P. Mas o PS pedia a reestruturação da dívida?
R. Nunca. O partido socialista, como tal, nunca. Eu sempre pedi romper com a austeridade sem romper com o euro; defender a alteração da economia europeia por dentro, para favorecer o emprego e pôr fim à austeridade.
P. Portugal e a Espanha estão completando 30 anos na Comunidade Europeia. Como foi?
R. Primeiro consolidamos nossas democracias e depois obtivemos níveis de crescimento excepcionais; nos últimos anos evidenciou-se uma das falhas essenciais do euro. Ao contrário do que ocorreu em 1992 com o mercado único, com o lançamento do euro não foram reforçados os mecanismos de coesão, e por isso a convergência econômica das economias mais frágeis se desacelerou ou foi disfarçada pelo endividamento ou por bolhas. Agora precisamos dotar a zona do euro de uma capacidade orçamentária que permita financiar as reformas necessárias para a convergência. Sem convergência das economias não haverá estabilidade na Europa.

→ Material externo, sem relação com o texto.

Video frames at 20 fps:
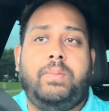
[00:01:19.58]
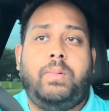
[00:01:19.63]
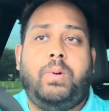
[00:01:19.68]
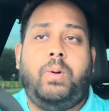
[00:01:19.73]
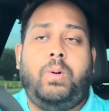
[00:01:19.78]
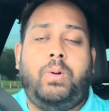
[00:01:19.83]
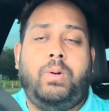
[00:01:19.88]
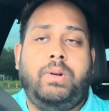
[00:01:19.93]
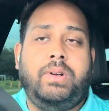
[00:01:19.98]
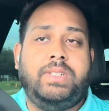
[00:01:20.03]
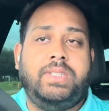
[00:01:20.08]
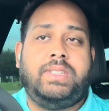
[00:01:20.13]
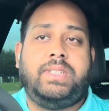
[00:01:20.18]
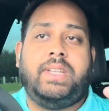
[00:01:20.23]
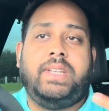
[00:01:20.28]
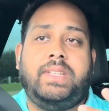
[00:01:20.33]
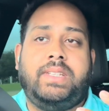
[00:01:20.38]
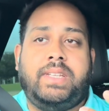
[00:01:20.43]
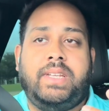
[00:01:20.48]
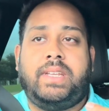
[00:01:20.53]
or just
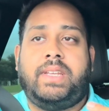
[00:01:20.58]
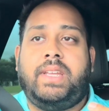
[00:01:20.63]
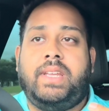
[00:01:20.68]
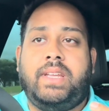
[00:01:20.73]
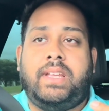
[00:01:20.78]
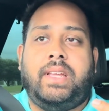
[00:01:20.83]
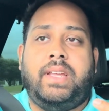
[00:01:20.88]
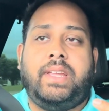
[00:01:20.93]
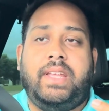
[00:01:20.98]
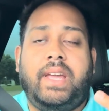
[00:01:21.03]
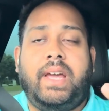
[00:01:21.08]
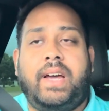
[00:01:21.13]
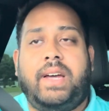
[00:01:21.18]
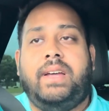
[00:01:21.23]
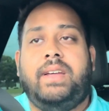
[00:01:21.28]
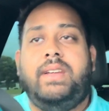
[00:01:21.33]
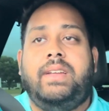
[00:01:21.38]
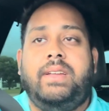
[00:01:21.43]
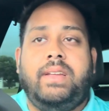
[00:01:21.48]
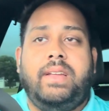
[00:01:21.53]
like taking
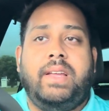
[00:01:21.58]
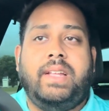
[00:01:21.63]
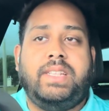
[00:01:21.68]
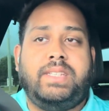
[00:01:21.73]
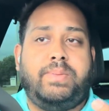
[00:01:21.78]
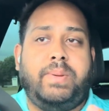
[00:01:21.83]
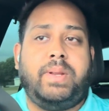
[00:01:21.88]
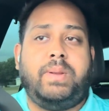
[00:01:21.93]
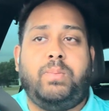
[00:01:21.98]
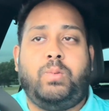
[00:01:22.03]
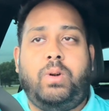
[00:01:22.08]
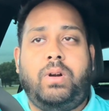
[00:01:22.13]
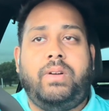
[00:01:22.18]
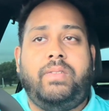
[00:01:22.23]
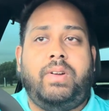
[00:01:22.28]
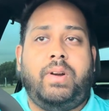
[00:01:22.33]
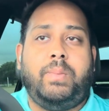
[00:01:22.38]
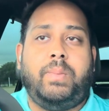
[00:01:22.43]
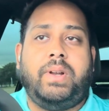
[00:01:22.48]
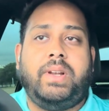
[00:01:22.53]
and spending more of
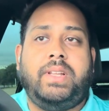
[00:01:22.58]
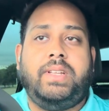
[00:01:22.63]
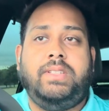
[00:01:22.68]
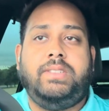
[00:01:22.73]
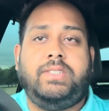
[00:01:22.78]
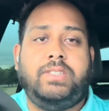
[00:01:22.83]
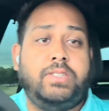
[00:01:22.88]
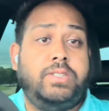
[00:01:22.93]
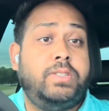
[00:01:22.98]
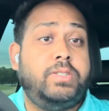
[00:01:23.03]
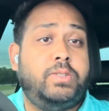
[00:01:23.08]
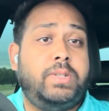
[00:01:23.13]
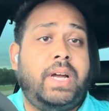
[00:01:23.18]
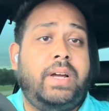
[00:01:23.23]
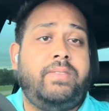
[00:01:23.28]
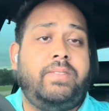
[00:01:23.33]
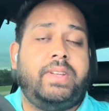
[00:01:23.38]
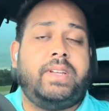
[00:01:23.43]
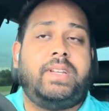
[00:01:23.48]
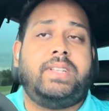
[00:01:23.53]
our money just in
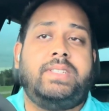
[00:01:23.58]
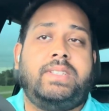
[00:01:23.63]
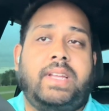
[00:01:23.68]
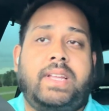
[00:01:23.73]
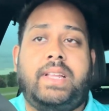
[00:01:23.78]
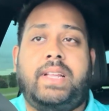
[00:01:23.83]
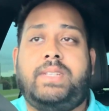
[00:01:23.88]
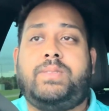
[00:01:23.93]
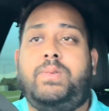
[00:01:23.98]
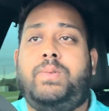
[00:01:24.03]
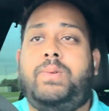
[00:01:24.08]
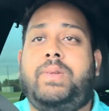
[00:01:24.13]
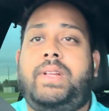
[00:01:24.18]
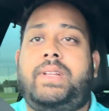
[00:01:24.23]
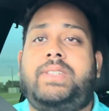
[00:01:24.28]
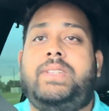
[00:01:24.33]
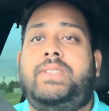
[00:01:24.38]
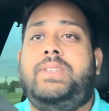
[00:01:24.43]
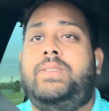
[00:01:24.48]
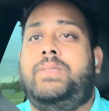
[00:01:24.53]
traveling, because like that's what we like
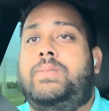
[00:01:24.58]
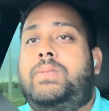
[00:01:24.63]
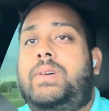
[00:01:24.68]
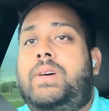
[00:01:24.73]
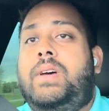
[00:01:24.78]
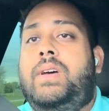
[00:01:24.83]
to do,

P. A cada três meses o FMI ou a OCDE submetem os países a um exame e dizem se as suas contas estão certas. O papel do político se reduz ao de gerente?
R. Um dos efeitos mais nefastos da crise é a ideia de que cada pessoa é tanto por cento; e também que todo projeto europeu se reduz a manter uma moeda. Precisamos recordar que o processo europeu foi um processo político, nascido para garantir primeiro a paz e depois a democracia, e o próprio euro, antes de ser reduzido a mera contabilidade, foi um grande projeto político ao afirmar a força da união europeia em um momento no qual o bloco soviético se rompia e era essencial vincular a Alemanha unificada à Europa e à paz. É fundamental transmitir aos cidadãos a esperança e a confiança no futuro, e não só a angústia cotidiana sobre o cumprimento dos orçamentos.

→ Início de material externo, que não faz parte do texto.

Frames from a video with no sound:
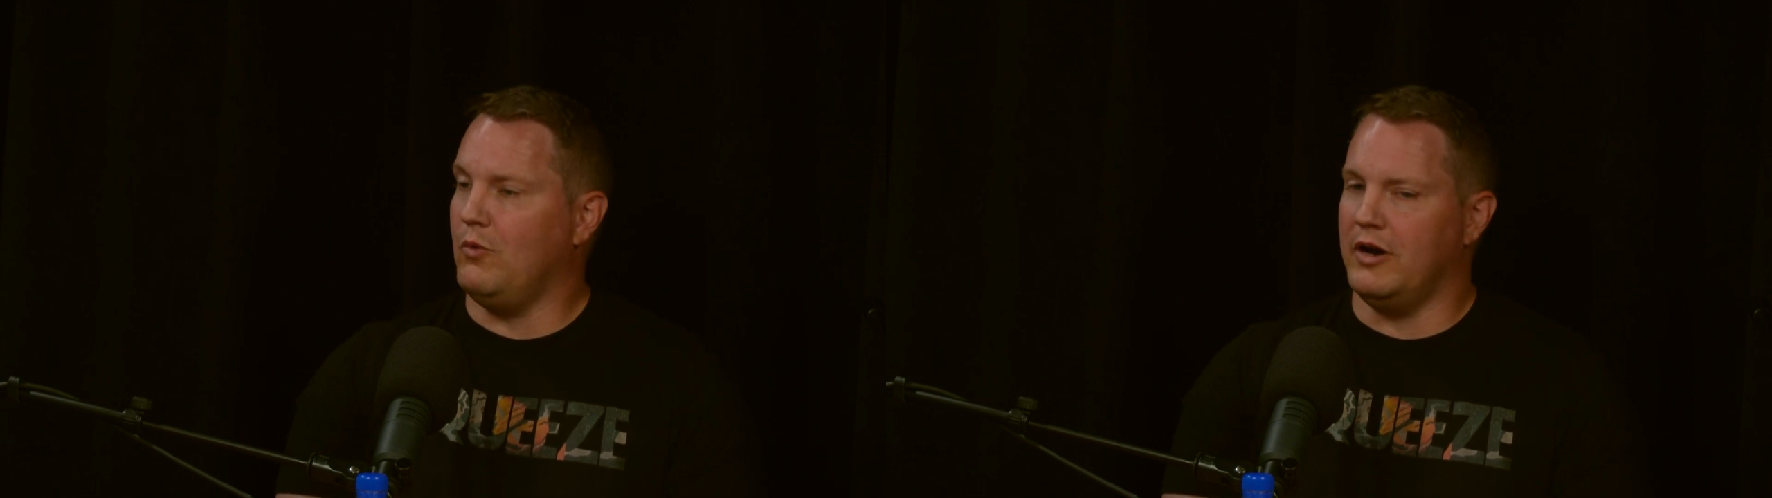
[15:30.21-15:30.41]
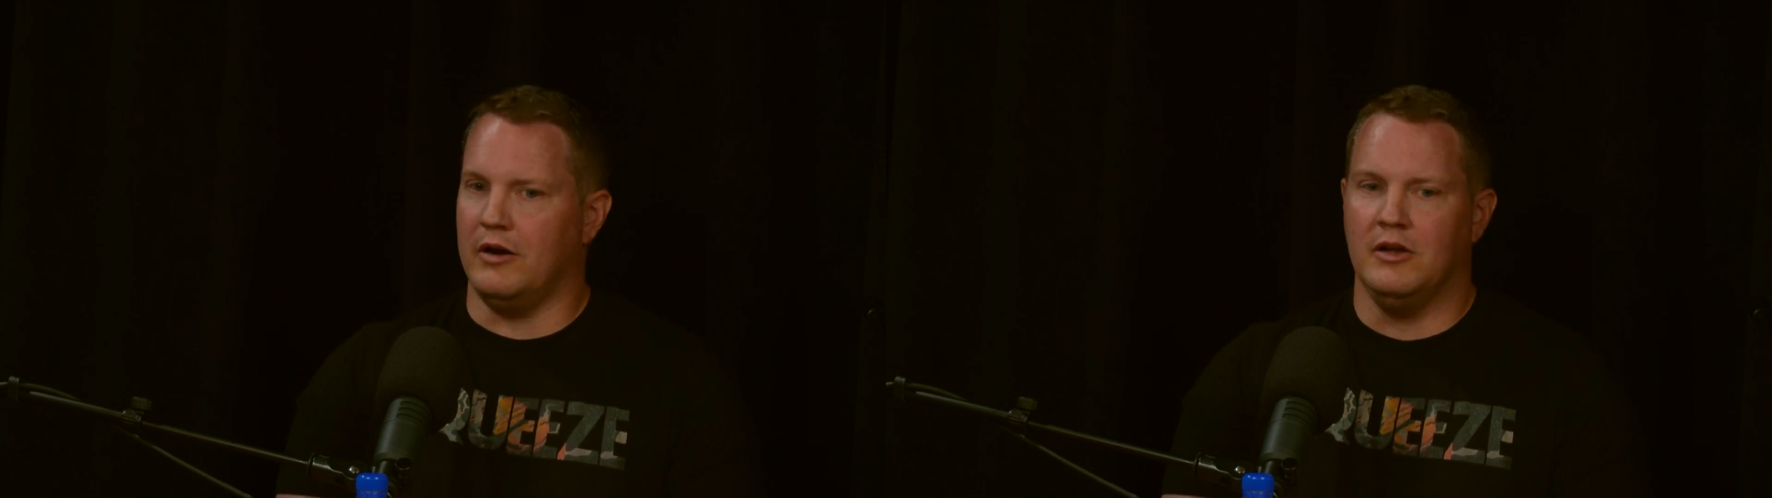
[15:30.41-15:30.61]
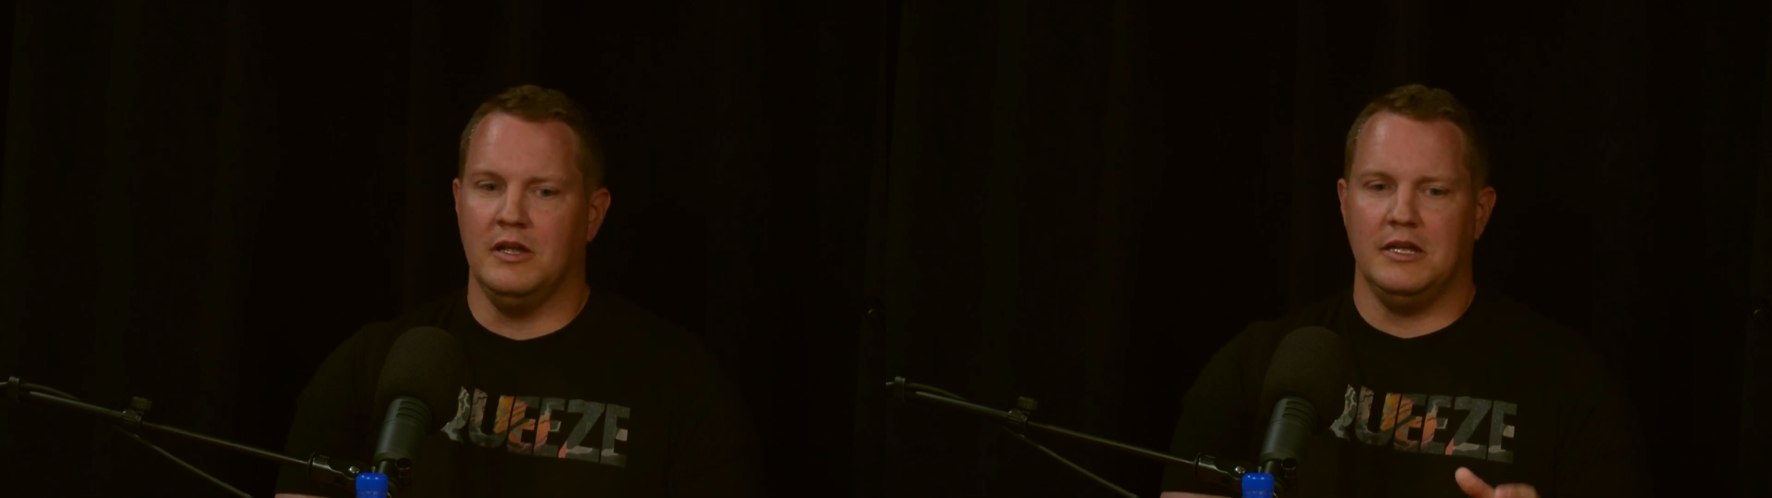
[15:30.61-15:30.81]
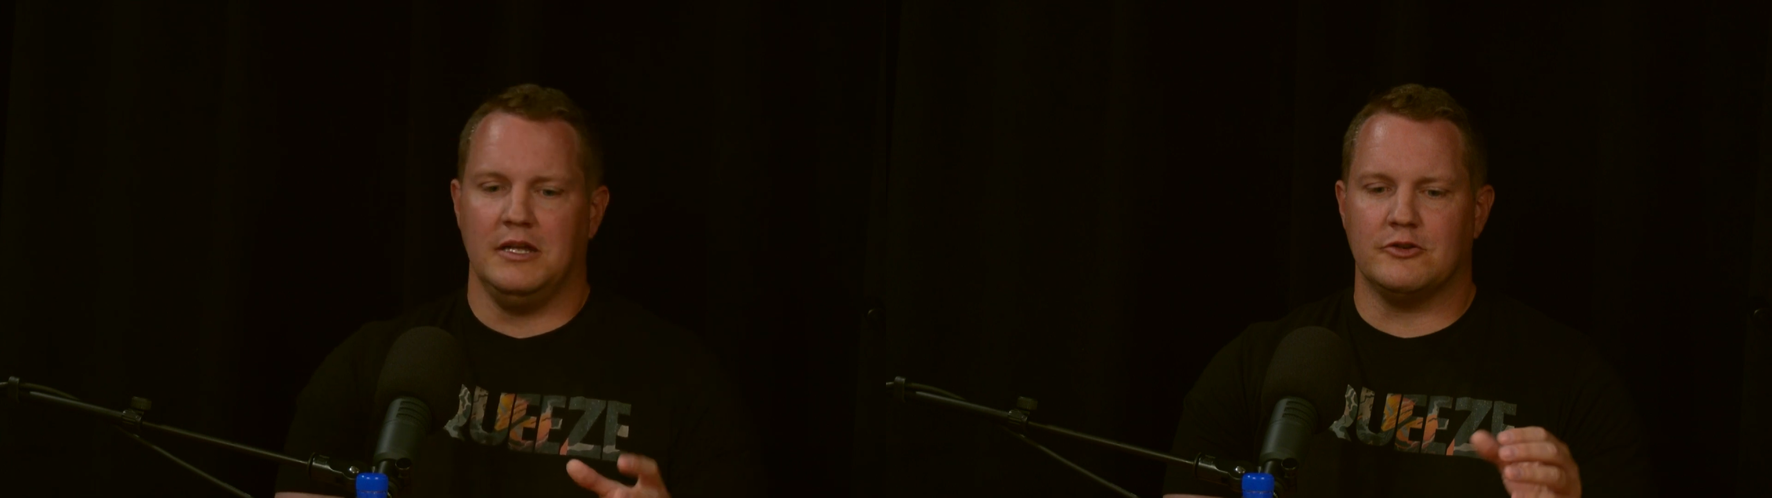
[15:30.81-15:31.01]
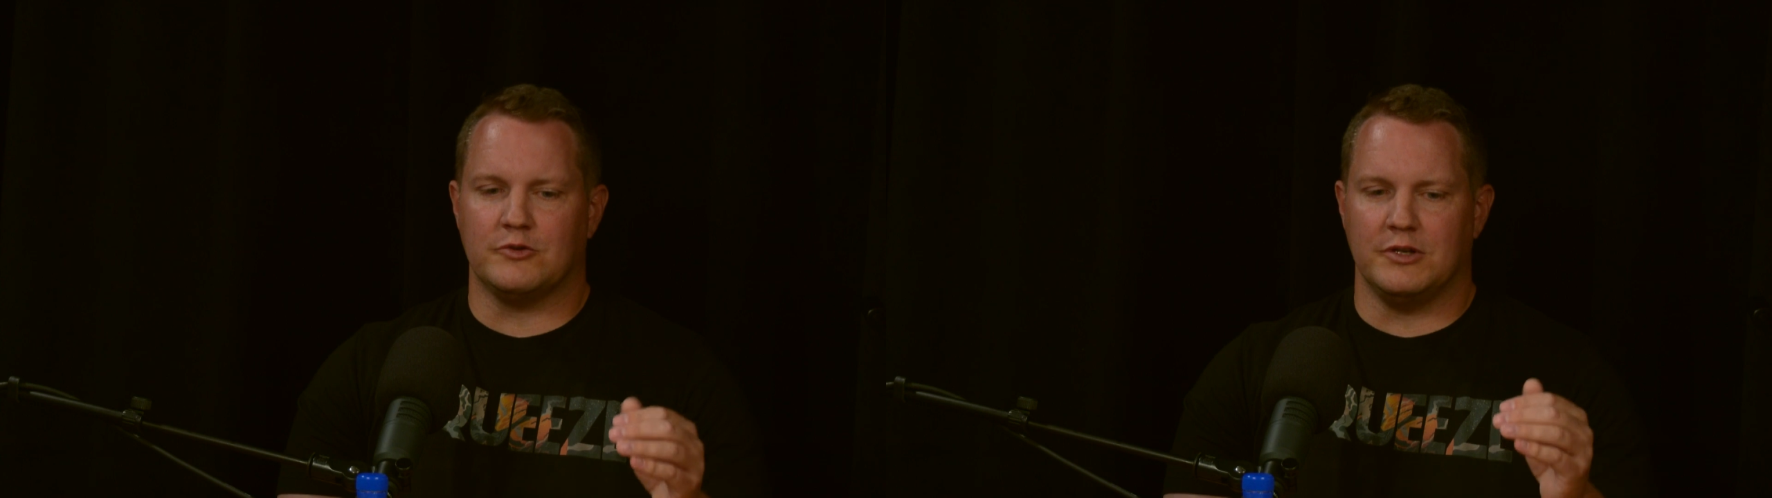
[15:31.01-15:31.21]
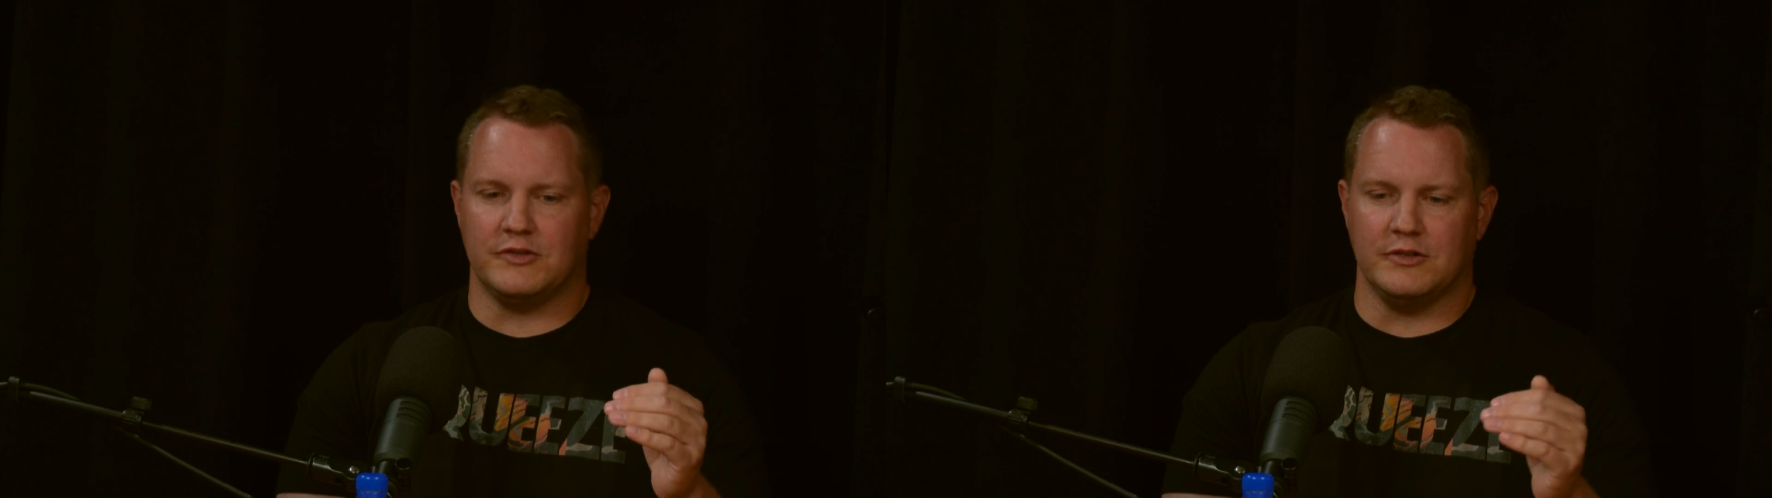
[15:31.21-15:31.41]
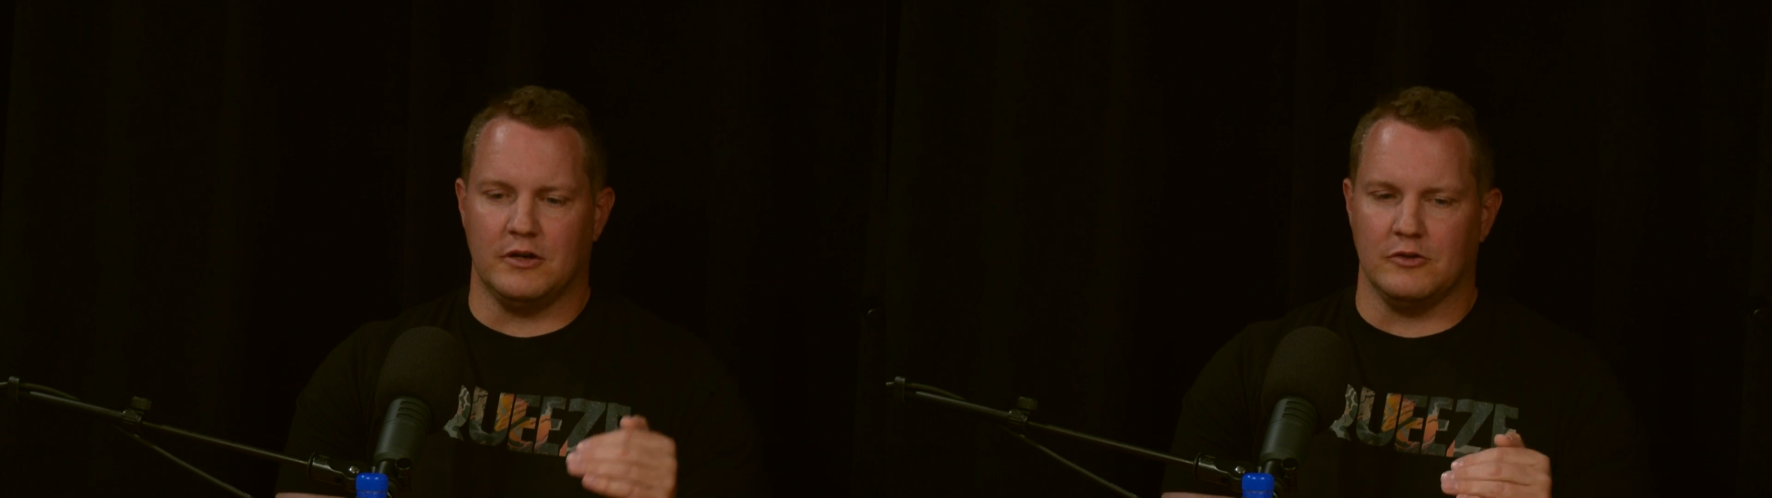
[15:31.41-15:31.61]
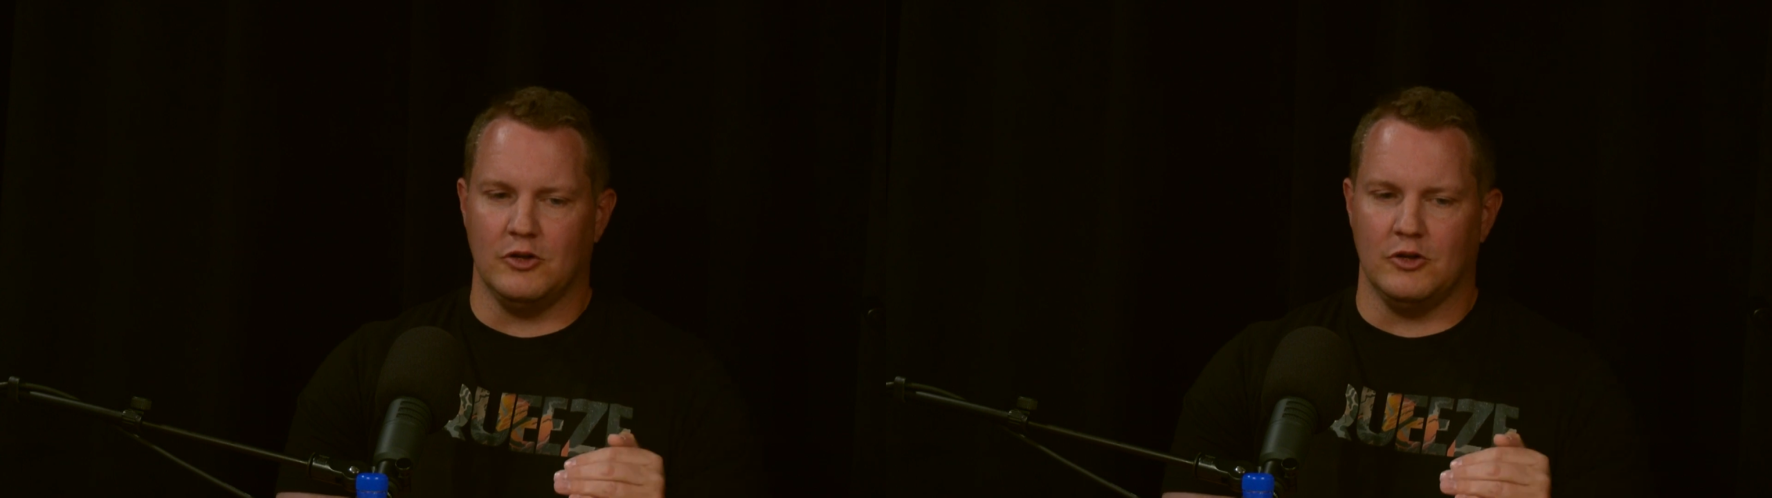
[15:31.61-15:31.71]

where interest rates still aren't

P. Da sua vitória não se duvida, mas sim que possa governar se não obtiver a maioria.
R. Efetivamente, pela esquerda, o PC e o Bloco de Esquerda excluíram qualquer pacto conosco, pois pedem a saída do euro. Pela direita, nossa alternativa impede o entendimento com a coalizão governante PSD-CDs. Conforme nos aproximemos das eleições, os cidadãos irão tomando consciência de que é importante que o PS ganhe com maioria.
P. A campanha eleitoral vai se desenvolver à sombra de José Sócrates, o ex-primeiro-ministro socialista que está na prisão desde novembro. Isso vai afetá-los?
R. Temos em Portugal uma regra fundamental de separação absoluta entre a atividade política e a atividade judicial. É uma garantia muito importante para os cidadãos de que a Justiça é independente. Não sei o que farão os adversários, mas nós manteremos as águas separadas: à política o que é da política, e à Justiça o que é da Justiça.